Segment Start: Material for the task

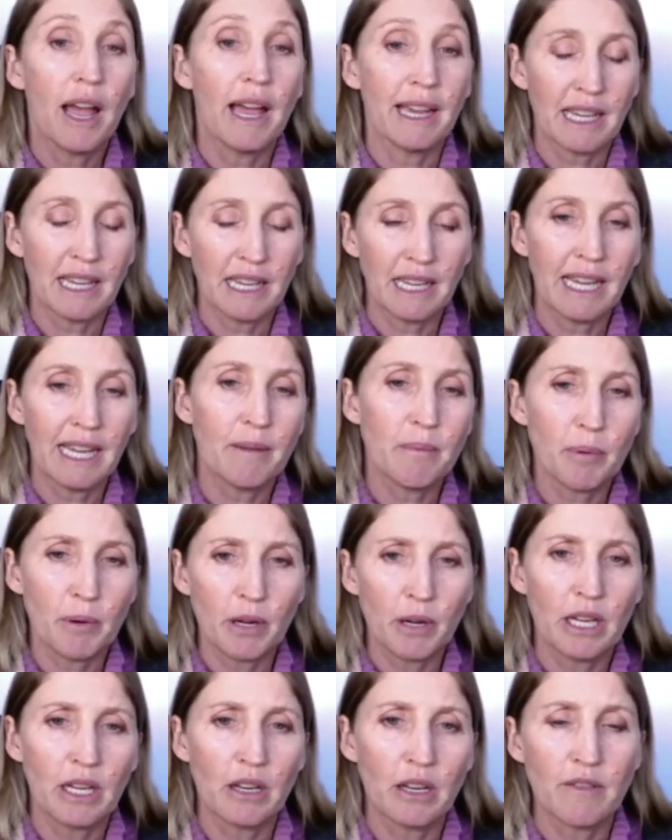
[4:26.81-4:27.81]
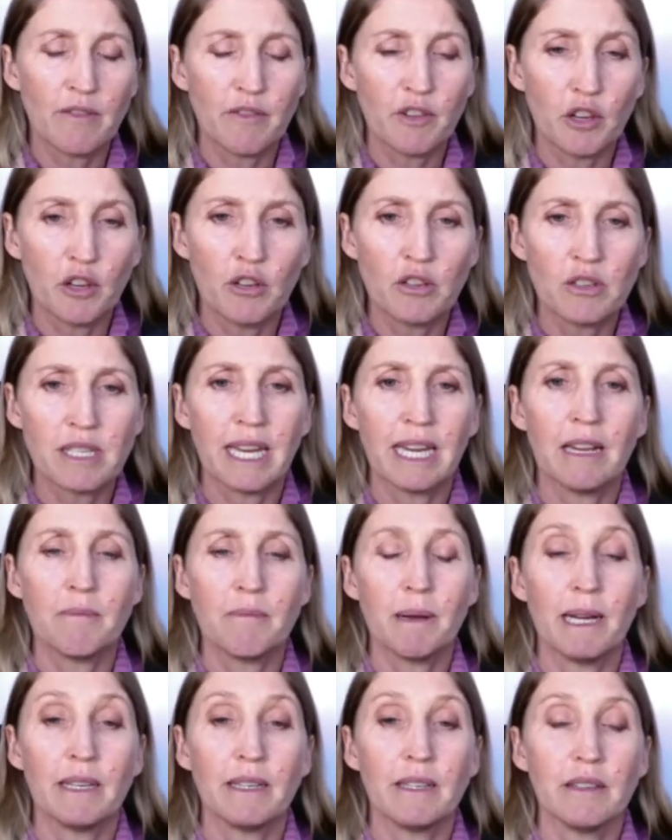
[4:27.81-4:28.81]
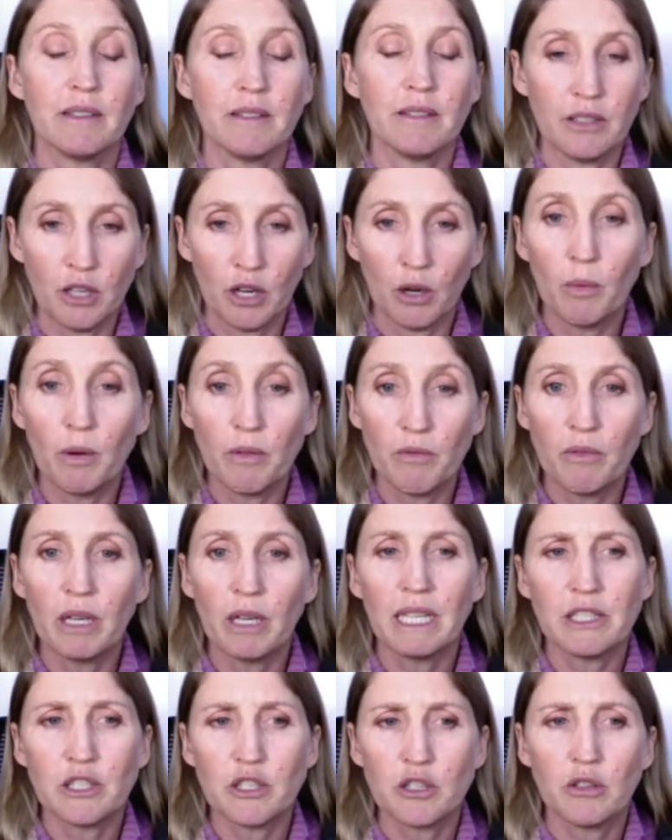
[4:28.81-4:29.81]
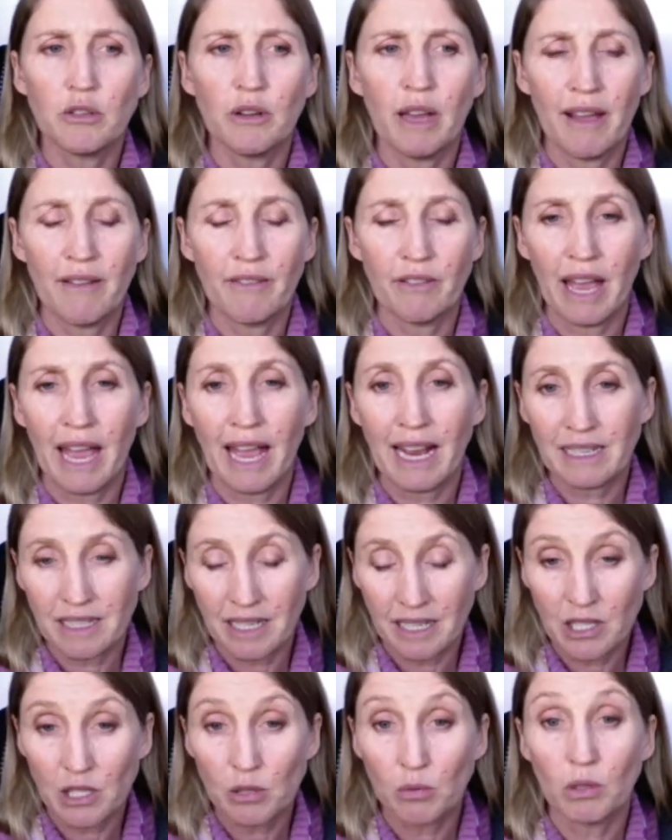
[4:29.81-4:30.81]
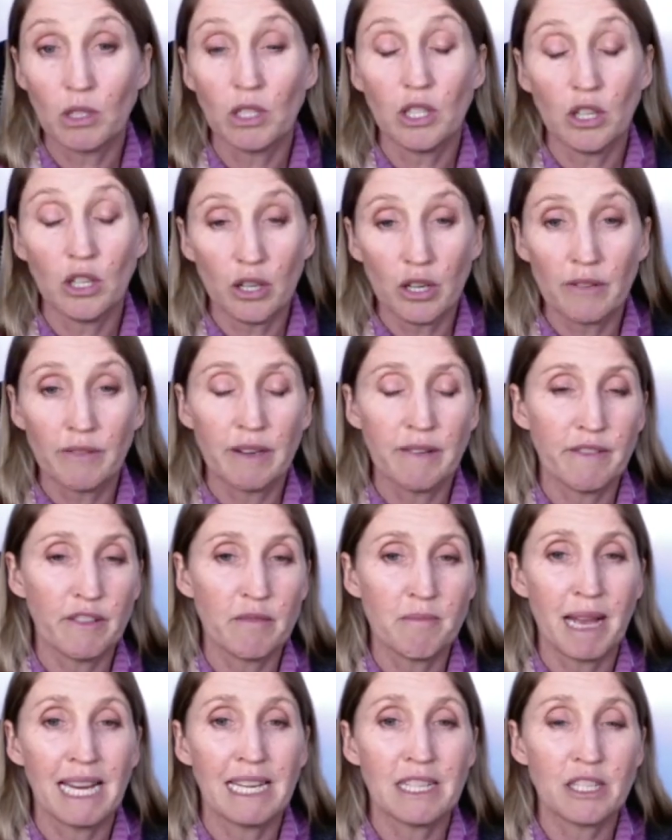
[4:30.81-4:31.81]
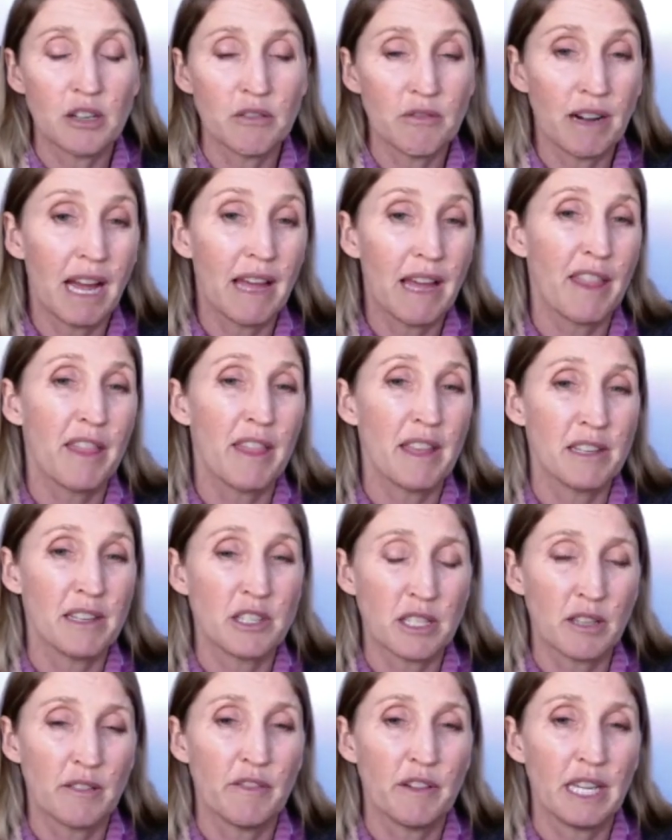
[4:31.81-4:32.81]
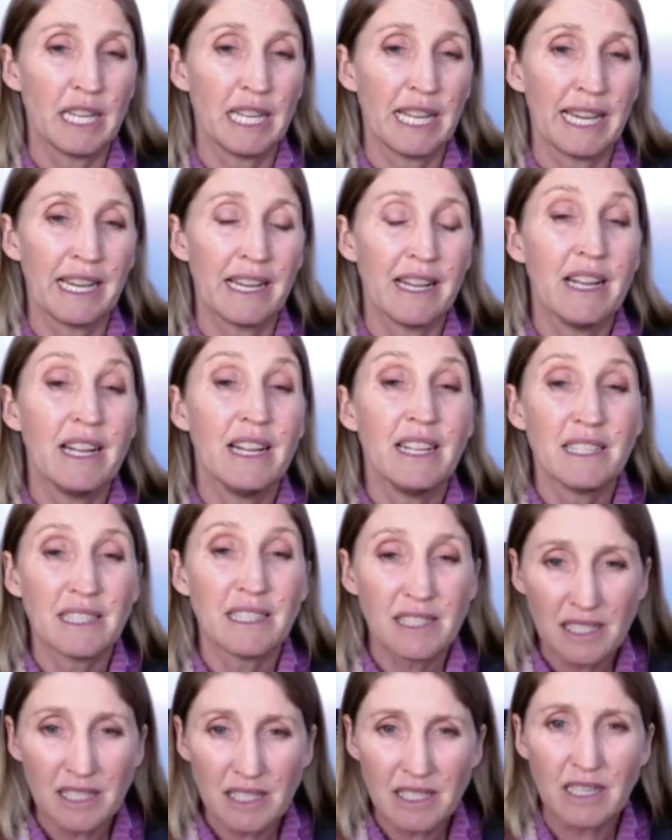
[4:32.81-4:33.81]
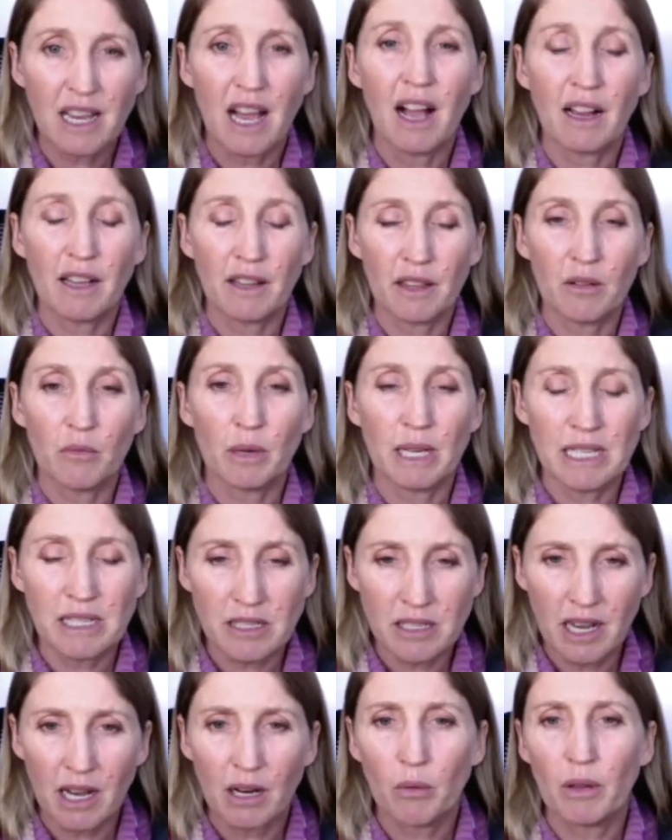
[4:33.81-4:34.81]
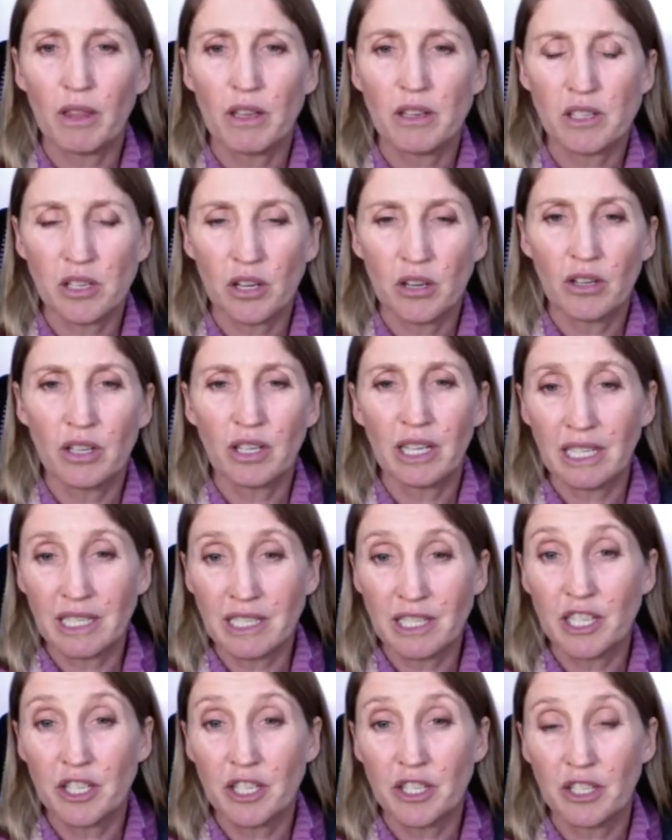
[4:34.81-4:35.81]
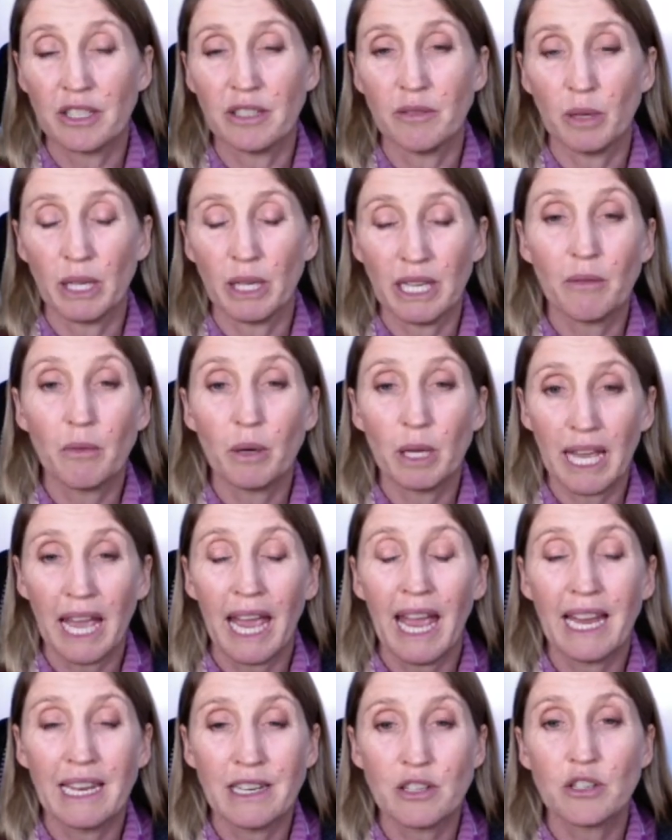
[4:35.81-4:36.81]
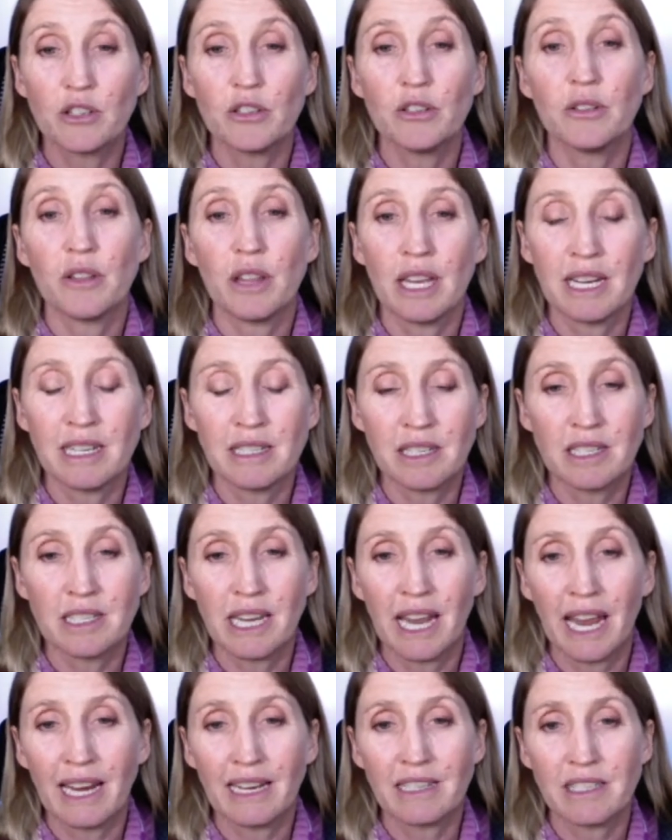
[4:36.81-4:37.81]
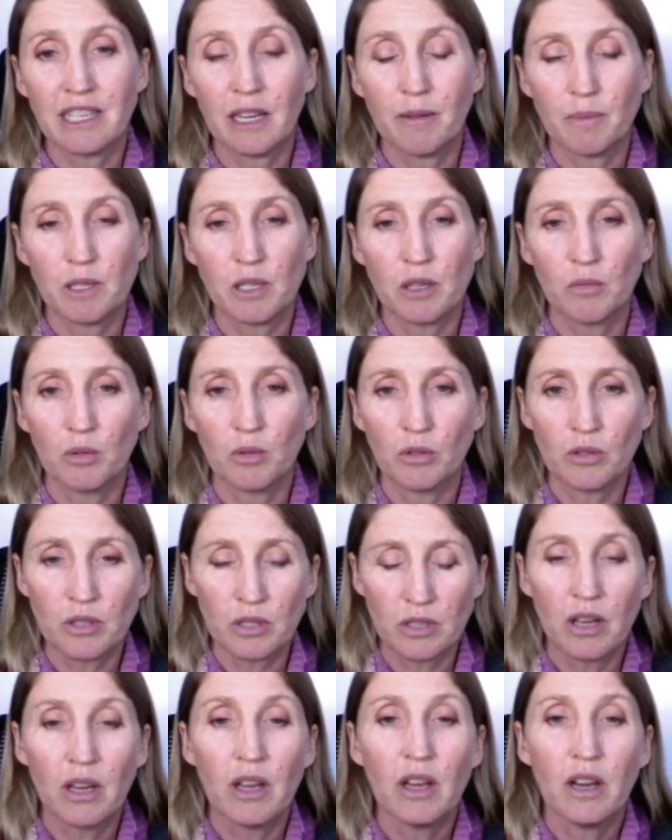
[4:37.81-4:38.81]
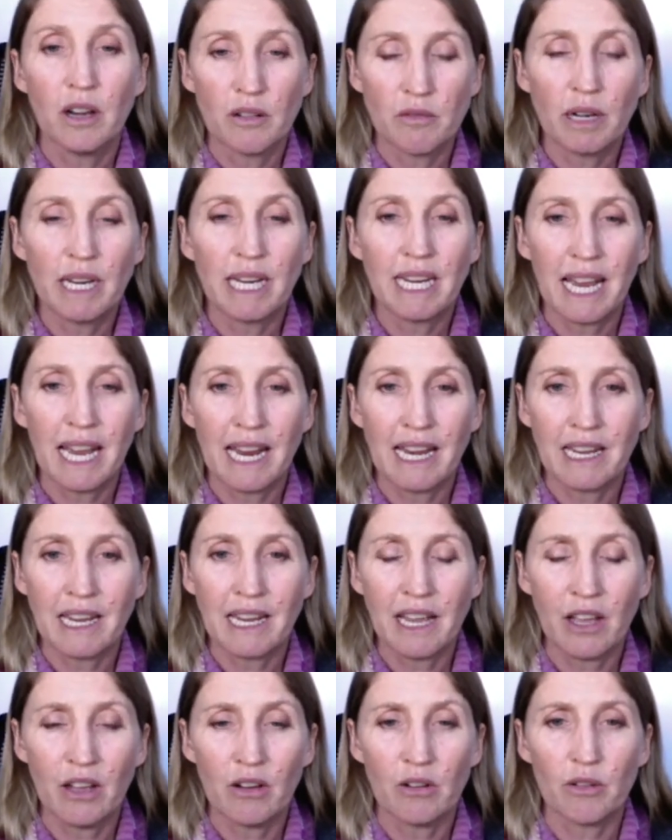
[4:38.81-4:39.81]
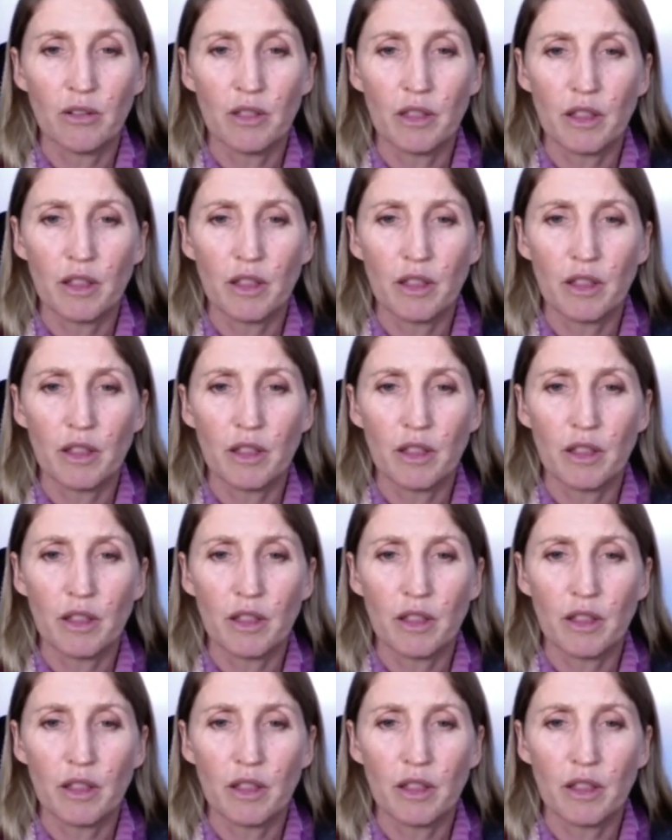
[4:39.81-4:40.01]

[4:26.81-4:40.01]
It can get pretty confusing, but you know, we really do have access to a lot of information rather than just feeling stuck, that we're stuck with a certain condition. We can do things and take steps towards regaining health.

Segment End: Material for the task

- **What you will do**:
Keep the pictures out of your copy, and repeat every entry above exactly.

- **Answer box**:
[4:26.81-4:27.81]
[4:27.81-4:28.81]
[4:28.81-4:29.81]
[4:29.81-4:30.81]
[4:30.81-4:31.81]
[4:31.81-4:32.81]
[4:32.81-4:33.81]
[4:33.81-4:34.81]
[4:34.81-4:35.81]
[4:35.81-4:36.81]
[4:36.81-4:37.81]
[4:37.81-4:38.81]
[4:38.81-4:39.81]
[4:39.81-4:40.01]

[4:26.81-4:40.01]
It can get pretty confusing, but you know, we really do have access to a lot of information rather than just feeling stuck, that we're stuck with a certain condition. We can do things and take steps towards regaining health.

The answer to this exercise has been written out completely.